Coach: Ernest Bokros
2019 NHL Draft watch: Samuel Hlavaj, G, Slovakia U20 (SVK)
Schedule: Dec. 26, United States (6:30 p.m. ET; NHLN, TSN); Dec. 27, Sweden (6:30 p.m. ET; TSN); Dec. 29, Finland (6:30 p.m. ET); Dec. 30, Kazakhstan (10:30 p.m. ET; NHLN, TSN)
Outlook: One player to keep an eye on for Slovakia is defenseman Martin Fehervary (Washington Capitals). The 6-foot-2, 194-pound left-hand shot, who will represent the Slovakia National Junior Team a third straight year, has one goal and two assists in 23 games for HV71 in the Swedish Hockey League. Hlavaj (6-3, 187) of the Slovak Under-20 team is a B rated goalie on NHL Central Scouting’s Players to Watch list.
Coach: Sergei Starygin
2019 NHL Draft watch — None
Schedule: Dec. 27, Finland (10:30 p.m. ET; NHLN, TSN); Dec. 28, United States (10:30 p.m. ET; NHLN, TSN); Dec. 30, Slovakia (10:30 p.m. ET; NHLN, TSN); Dec. 31, Sweden (6:30 p.m. ET)

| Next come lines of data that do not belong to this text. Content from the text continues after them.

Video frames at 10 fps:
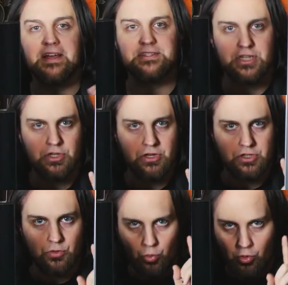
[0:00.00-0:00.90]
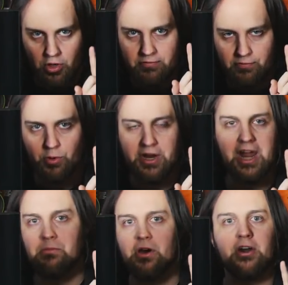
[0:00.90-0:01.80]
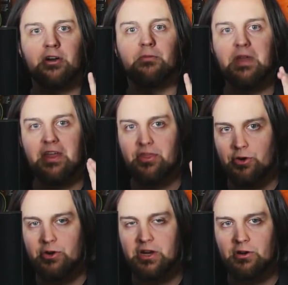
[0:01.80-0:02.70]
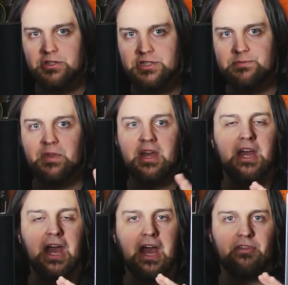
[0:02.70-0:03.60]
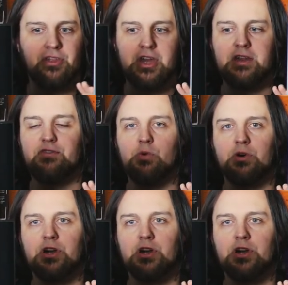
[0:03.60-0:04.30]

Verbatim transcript: that's it. You can do one 4K monitor at 30 hertz. And then if you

Outlook: Kazakhstan is back in the top level at the WJC for the first time since 2009 after winning the Division I Group A tournament in December 2017. Kazakhstan returns many players from that championship group, including left wing Artur Gatiyatov, who was named the best forward of the tournament with seven points (four goals, three assists) in five games. Kazakhstan is the fifth nation in six years to get promoted from Division I, joining Norway (2013), Denmark (2014), Latvia (2016), and Belarus (2015, 2017).